Nothing was going to stop me, not even my right foot in a cast. All I had was
angst, hatred, ignorance and more energy than I knew what to do with. The
tension between JoAnne was getting really bad; I was not listening to her at
all, not doing anything she wanted. I would come home drunk and high, I would
voice my dislikes and animosity openly and it was ruining her sway over my
younger brothers.
She finally said the
words that I had been dreaming of all my life.
What seemed like forever came down to a single moment; she told me I
could move out and that she wouldn't call the police. I called Rachel and immediately
made plans to get back to Fulton.

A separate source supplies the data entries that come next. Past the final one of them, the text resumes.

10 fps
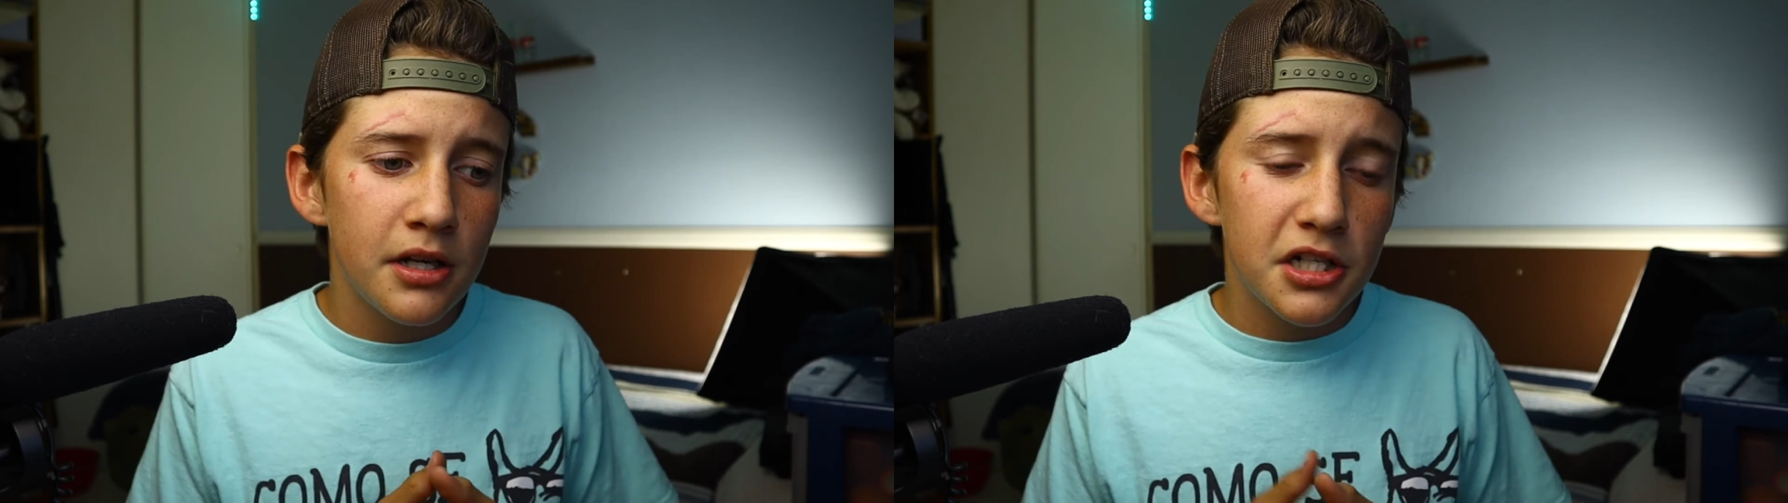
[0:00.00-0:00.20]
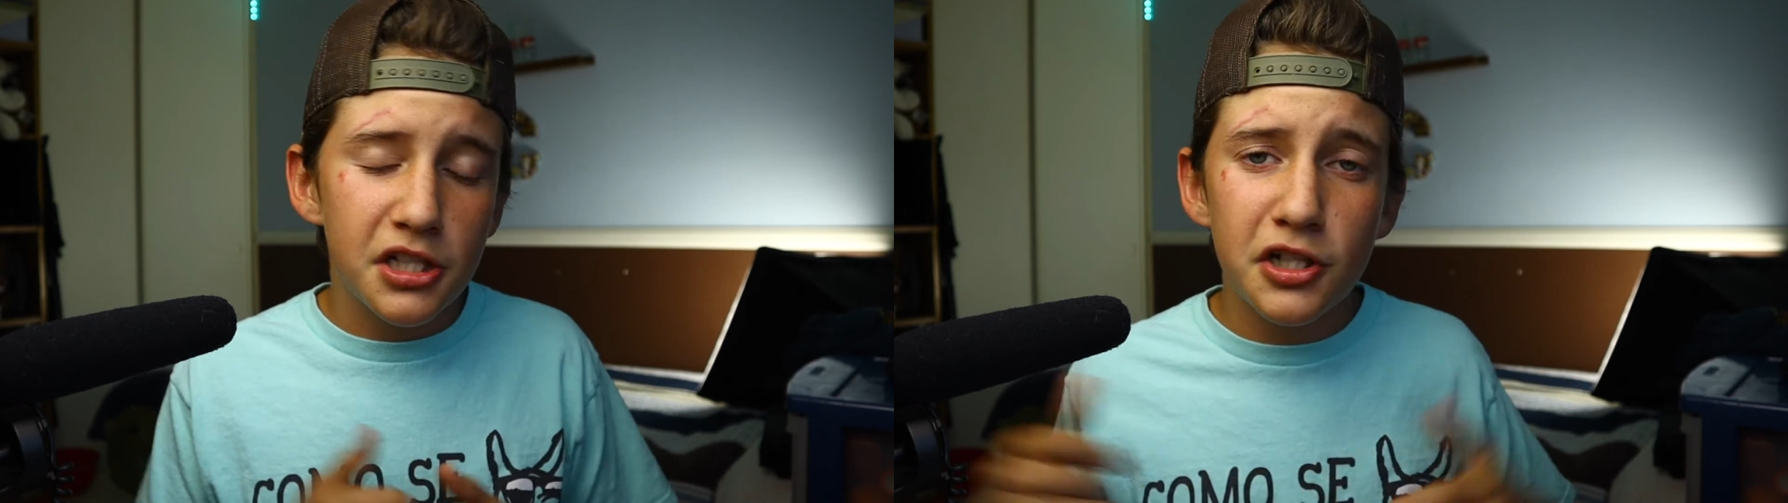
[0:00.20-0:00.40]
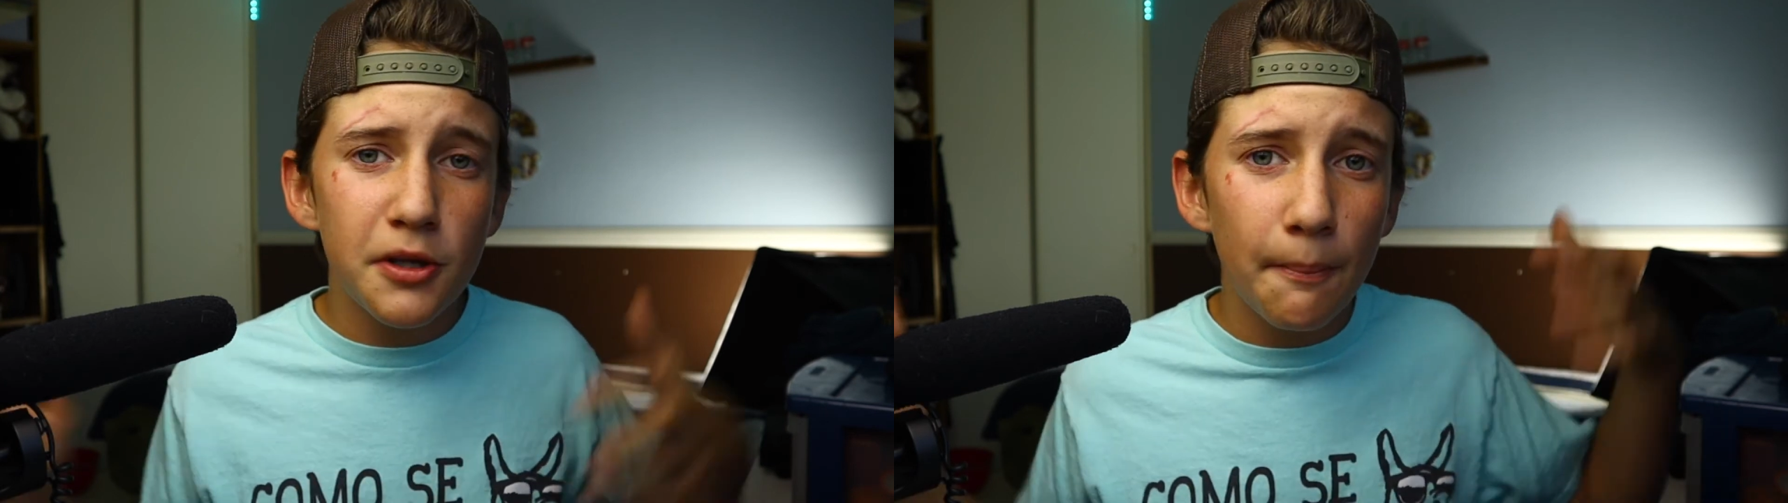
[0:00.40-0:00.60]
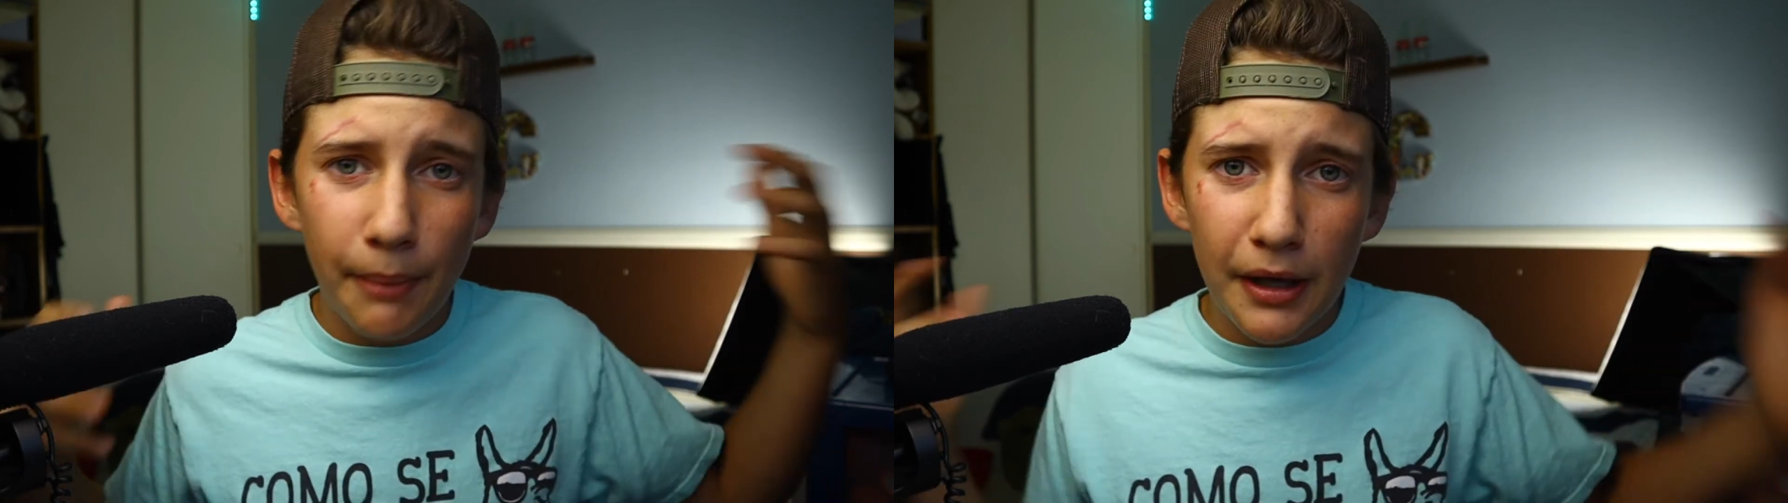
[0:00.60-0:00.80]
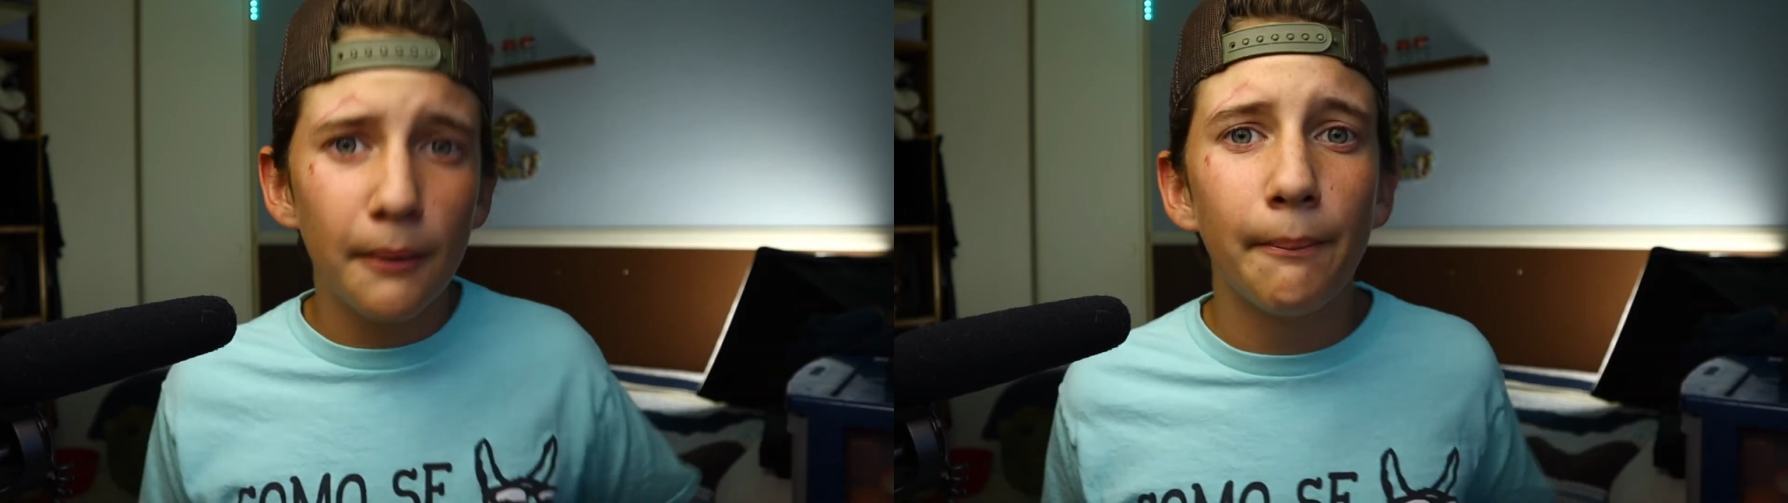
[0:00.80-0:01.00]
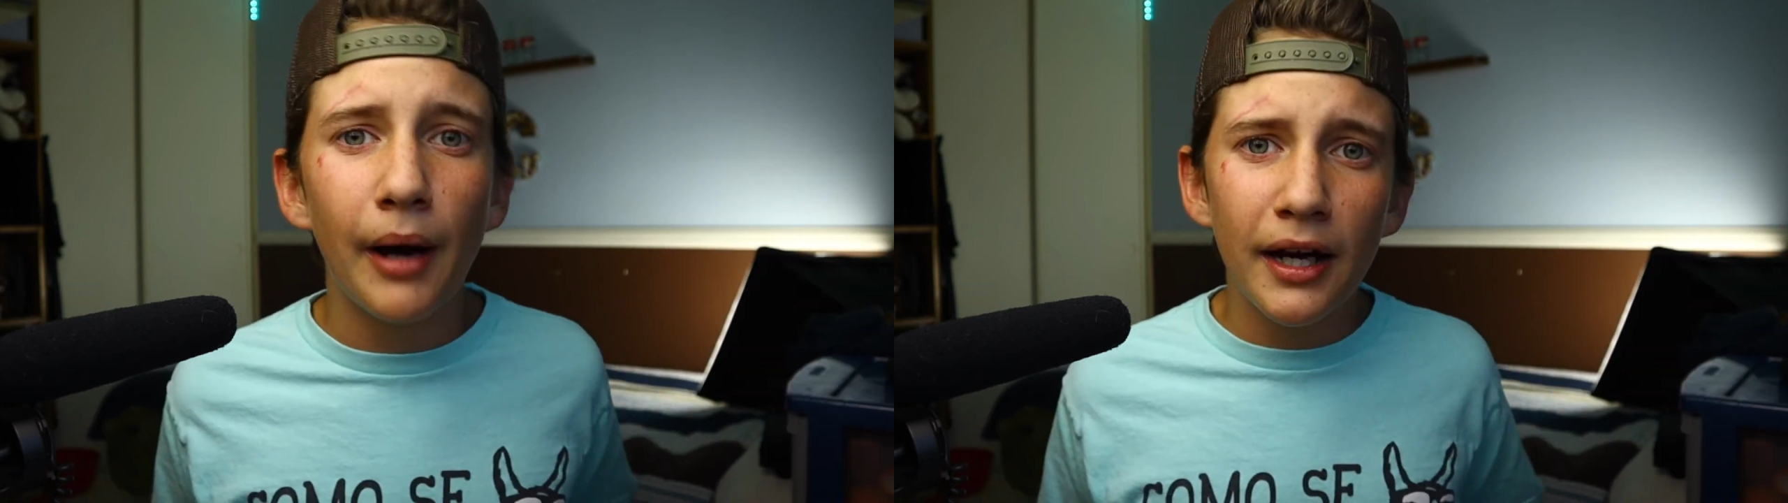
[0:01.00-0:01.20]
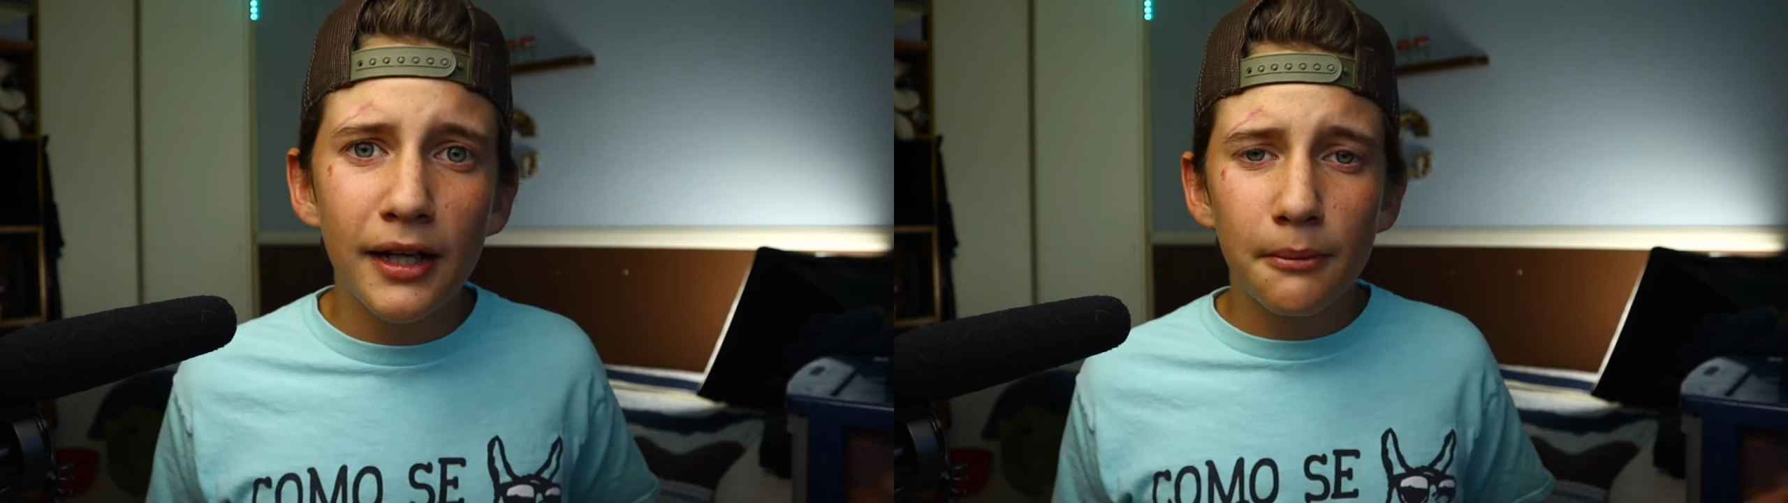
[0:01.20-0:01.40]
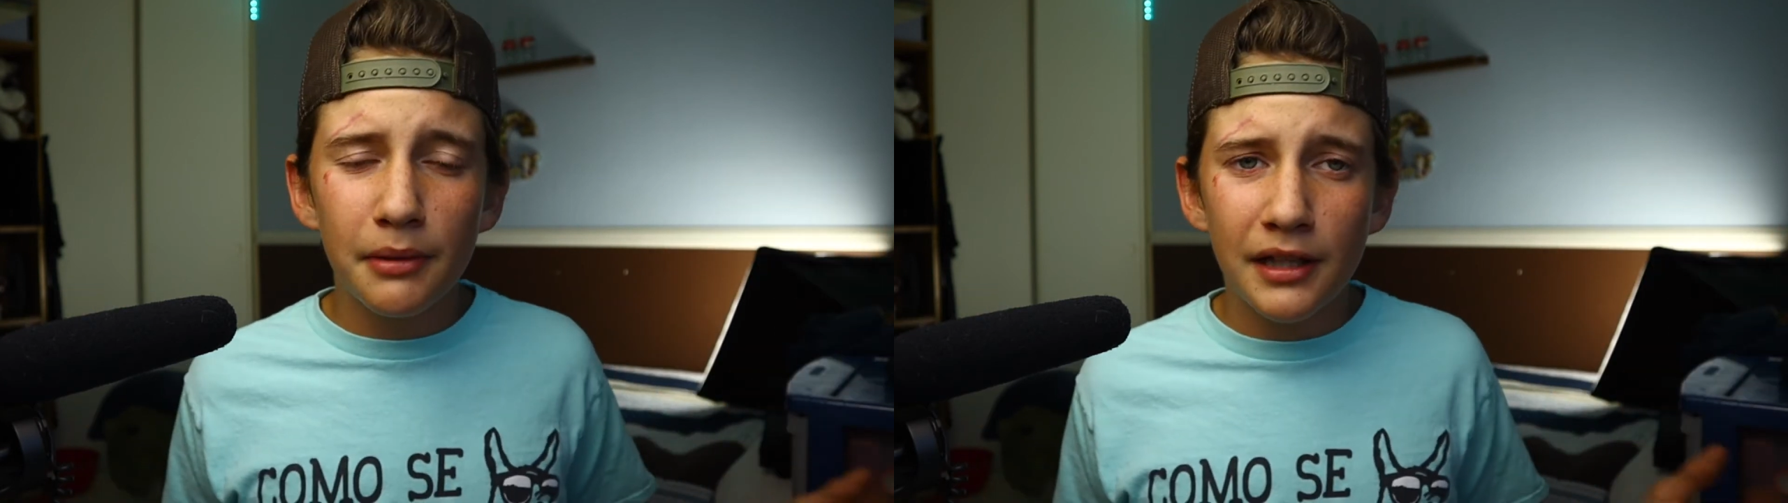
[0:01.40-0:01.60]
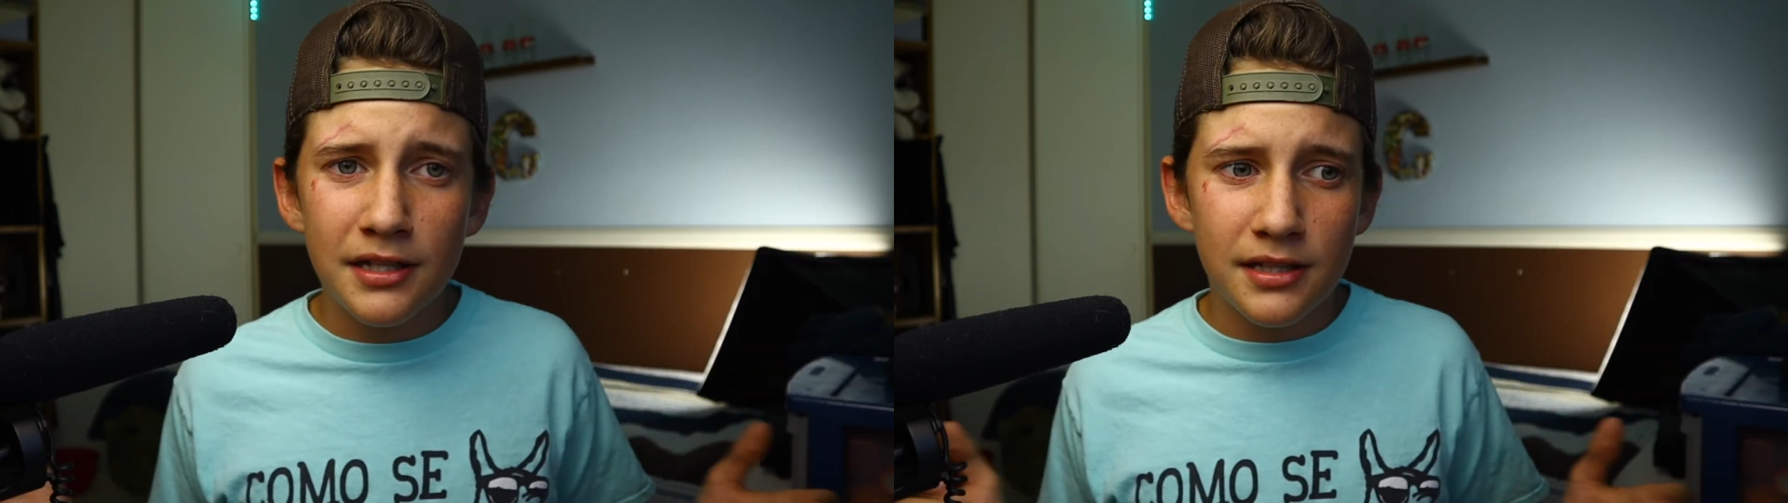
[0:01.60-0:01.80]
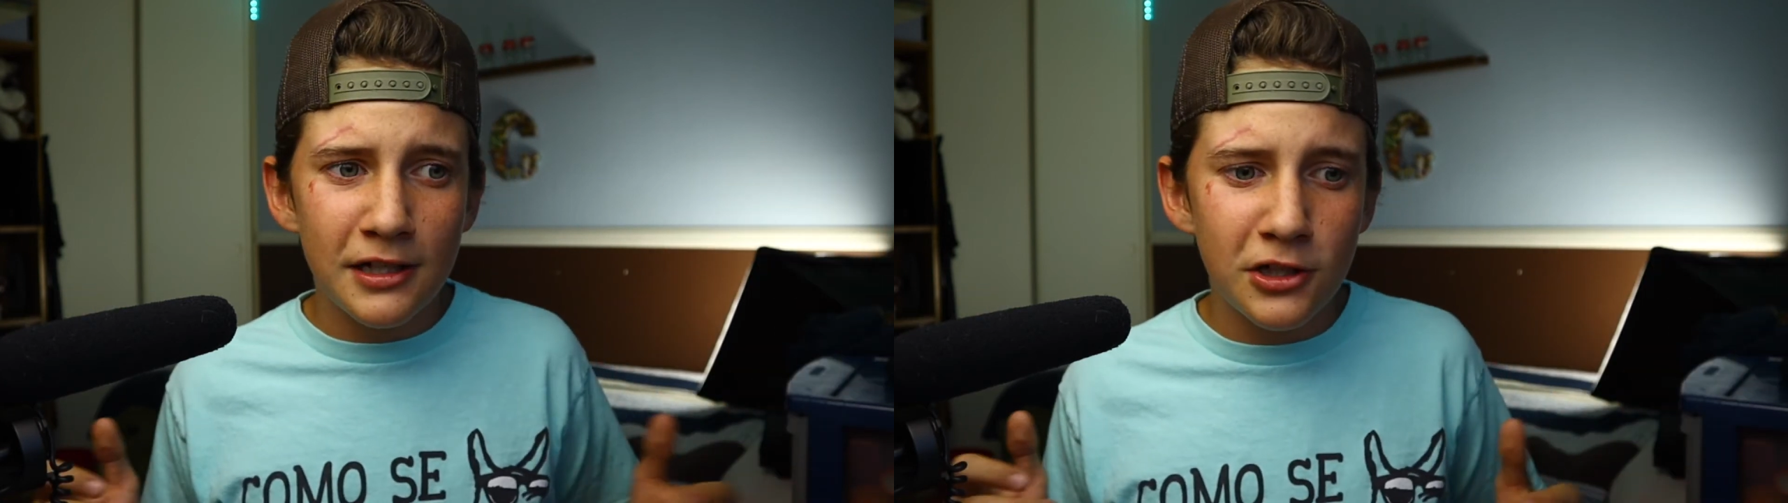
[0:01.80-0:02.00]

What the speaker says: such a better buy, because it's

Rachel had an apartment there, she was going
to college, she was coming to get me; we would be living together.
I could never have
said it out loud back then even though I did have the sense of it. I knew I had
no future whatsoever. Deep inside I knew this to be true whether it actually
was or not. There really wasn’t anyone even
capable of helping me. I had no
self-worth whatsoever. I had been raised like an animal. Brain washed by step fathers to believe I was
worthless, and no one ever to set that right.
Raised by a woman who convinced me that nothing I ever did was good
enough, how could I not believe what they said was true? All my experiences
verified their beliefs about me. It
really was all I knew and the only thing my mother never failed at was
betraying me for another man.
I dropped out of
high school. I had missed a lot of
class right before finals due to my ankle and I had to get away from my mother.

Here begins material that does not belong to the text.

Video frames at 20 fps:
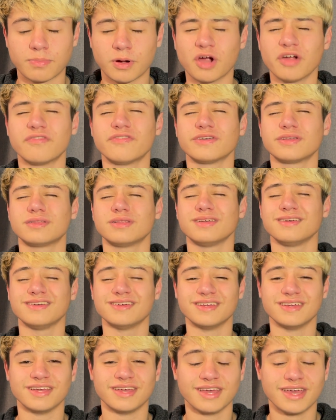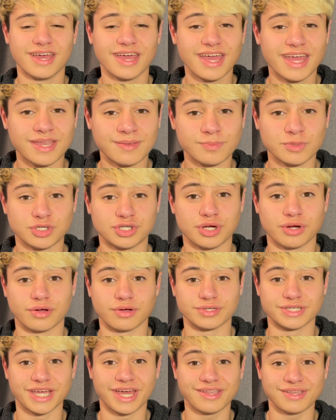perfectly is
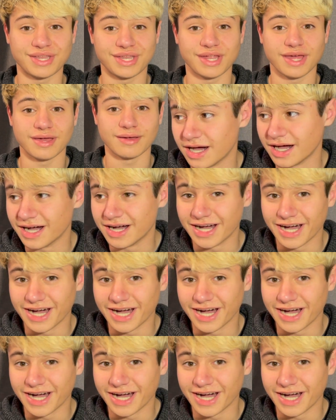Mushoku Tensei.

My life depended on it. My hatred of her
was consuming me alive. I was convinced
that I could not go to college because of money. She had never helped me do anything else, so
why would she help me get to college?
She didn't graduate high school either.
The difference was that I didn't drop out due to pregnancy. College was never an option in my mind
because that was where people with money went.
I knew nothing of
life because of the way I had been raised, because of the way in which JoAnne
had kept me ignorant. Not willfully, but because she herself was so
ignorant. My life of crime was beginning
anew, and even though I didn't consciously know it then, prison was just around
the corner. Everyone could see that fact but me. My self-destruction mechanism was priming up
for a full go. I was all on my own now and all I knew was hate.